The approach has been tested before in a small-scale trial conducted in Luton, Sheffield and Brighton and Hove in 2018-2020 but the UCL-led study will be the largest yet. The of that pilot found involvement improved young people’s personal and mental wellbeing, especially among those who were feeling the worst at the outset, and reduced loneliness.
GPs have been increasingly using “social prescribing” involving activities such as gardening and dancing as an alternative to antidepressants for adult patients who are lonely or depressed. Research published in BMJ Open earlier this month raised serious doubts about its effectiveness, however.

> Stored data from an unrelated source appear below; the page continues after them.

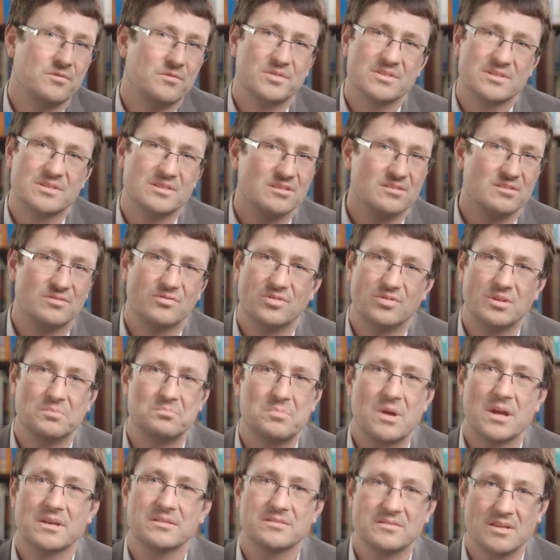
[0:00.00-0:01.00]
for citizen
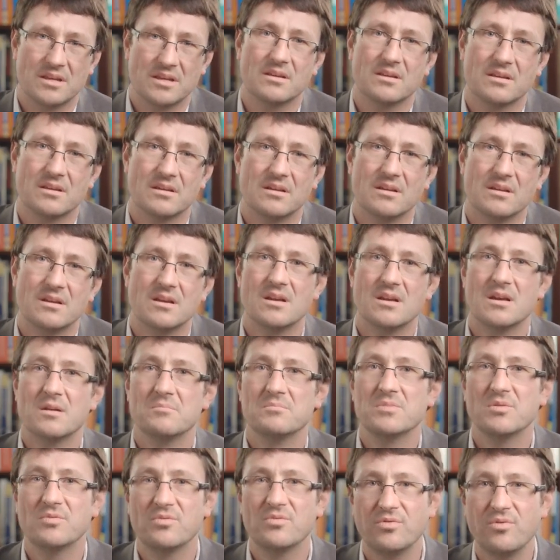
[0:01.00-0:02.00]
feedback's sake,
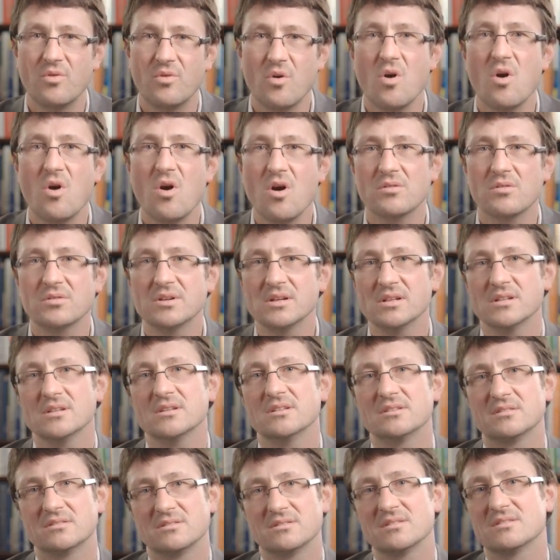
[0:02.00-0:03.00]
before
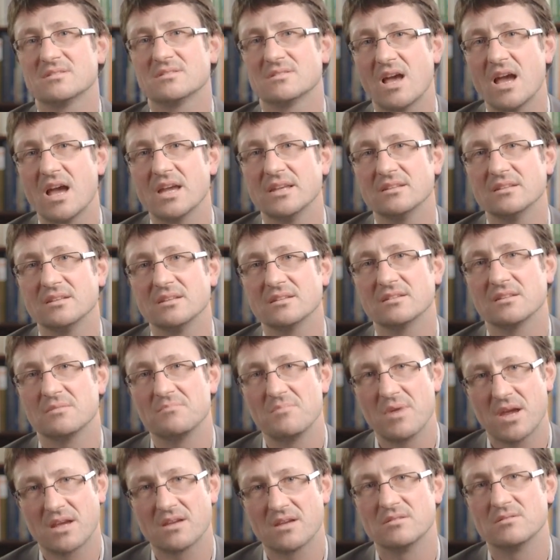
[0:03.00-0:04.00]
really designing the
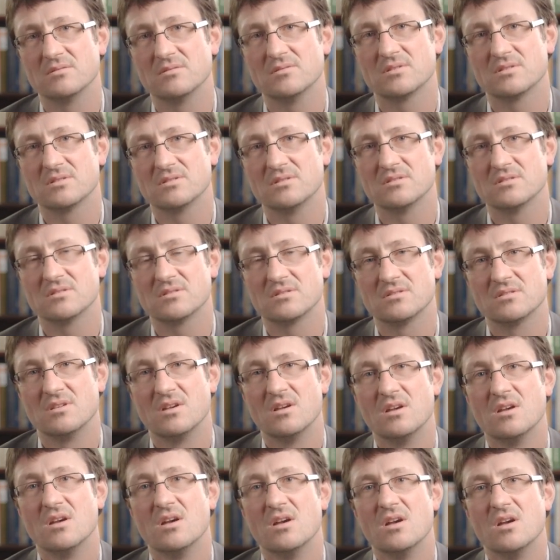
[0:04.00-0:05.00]
mechanisms
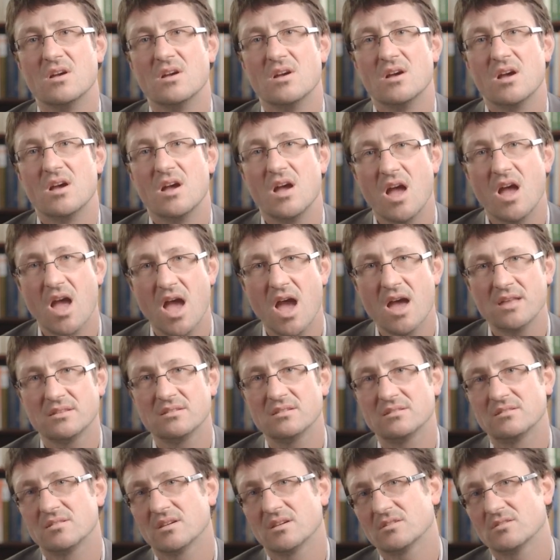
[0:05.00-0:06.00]
and
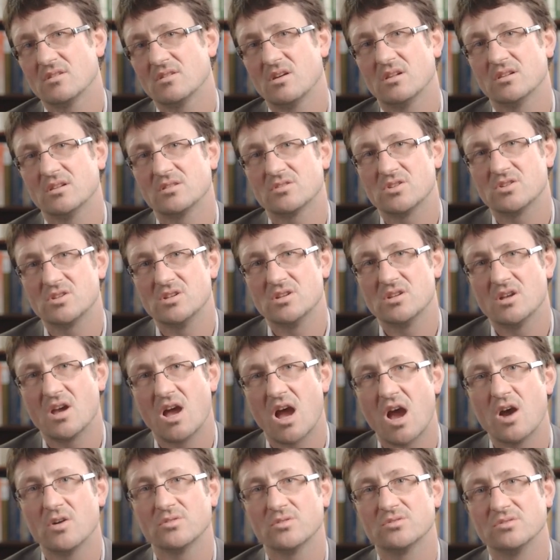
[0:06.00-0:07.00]
the technology
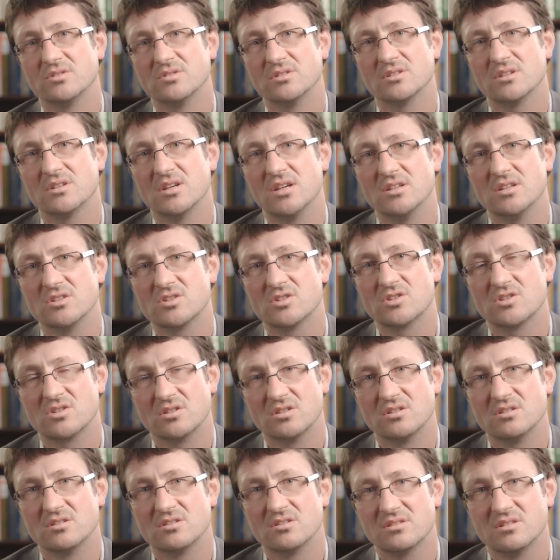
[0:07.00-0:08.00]
how to engage
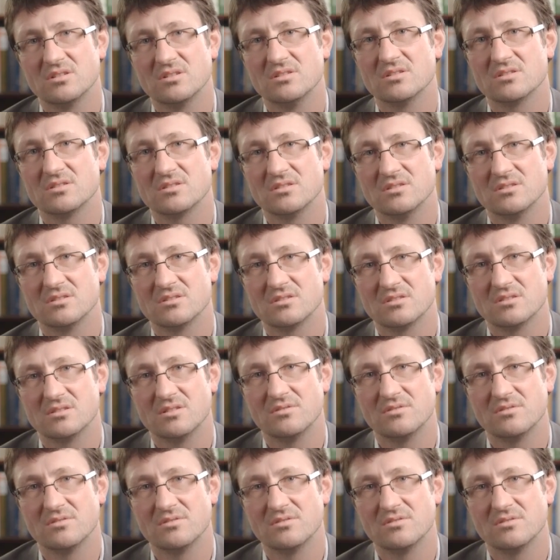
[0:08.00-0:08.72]
citizens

But Fancourt said that social prescribing had “enormous potential” and could “help address determinants of mental illness, decrease stigma and shame sometimes associated with mental health problems, and give young people choice and control of their care”.
Olly Parker, head of external affairs at the charity YoungMinds, said: “Social prescribing – involving activities like exercise, gardening and music – is a really exciting way of improving mental wellbeing. It looks at people holistically and tries to find non-medicalised ways of helping them find a way through the challenges they may be experiencing.”
FCC Insight
Since the pandemic there has been a surge in children and young people seeking help for anxiety and depression. The use of social prescribing as a first step to help them while they wait treatment is to be welcomed. We know that exercise and fresh air provide a boost to mental wellbeing, so if activities such as dancing and roller-skating can reduce anxiety and depression before young people reach the stage of needing medication or therapy, that can only be a good thing. An earlier pilot provided encouraging results, but this is the first large-scale study to look at the potential benefits of social prescribing for young people. We await the results with interest. If this proves to be effective, it should be supported to scale. Social prescribing needs to be interpreted in the right way, traditional clinical measures of success may not be appropriate to apply.